**Work task:**
Go through the data and copy every line exactly, but not the images.

[Data supplied Boundary: Start]

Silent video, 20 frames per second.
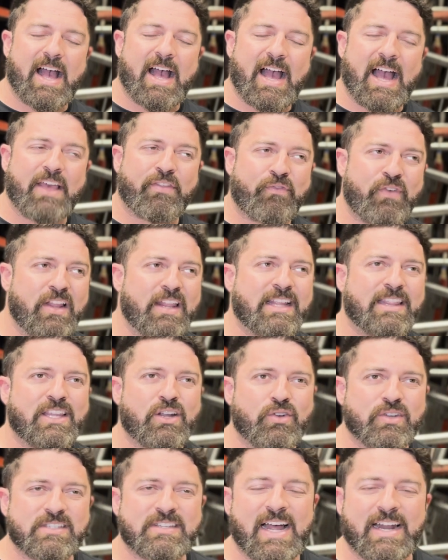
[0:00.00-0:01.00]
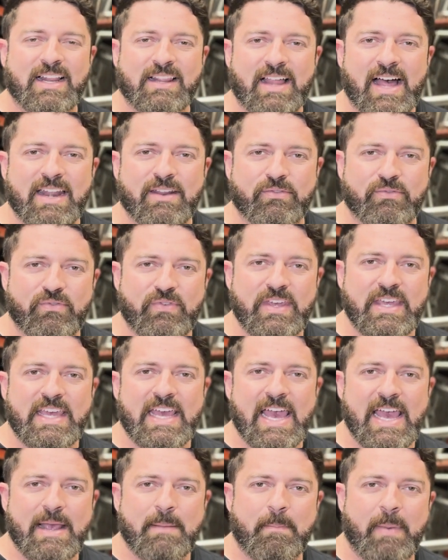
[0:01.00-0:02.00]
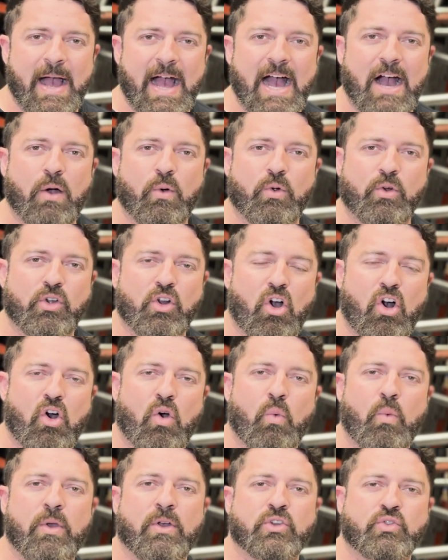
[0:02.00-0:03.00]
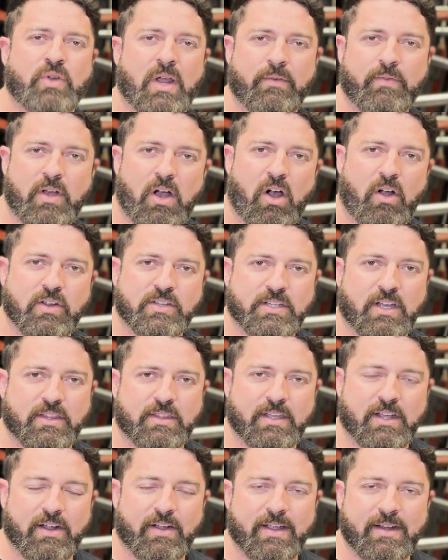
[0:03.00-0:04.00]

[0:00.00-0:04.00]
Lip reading: I feel like there's not a lot of V8-powered all-wheel drive cars out there,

[Data supplied Boundary: End]

**Final answer:**
Silent video, 20 frames per second.
[0:00.00-0:01.00]
[0:01.00-0:02.00]
[0:02.00-0:03.00]
[0:03.00-0:04.00]

[0:00.00-0:04.00]
Lip reading: I feel like there's not a lot of V8-powered all-wheel drive cars out there,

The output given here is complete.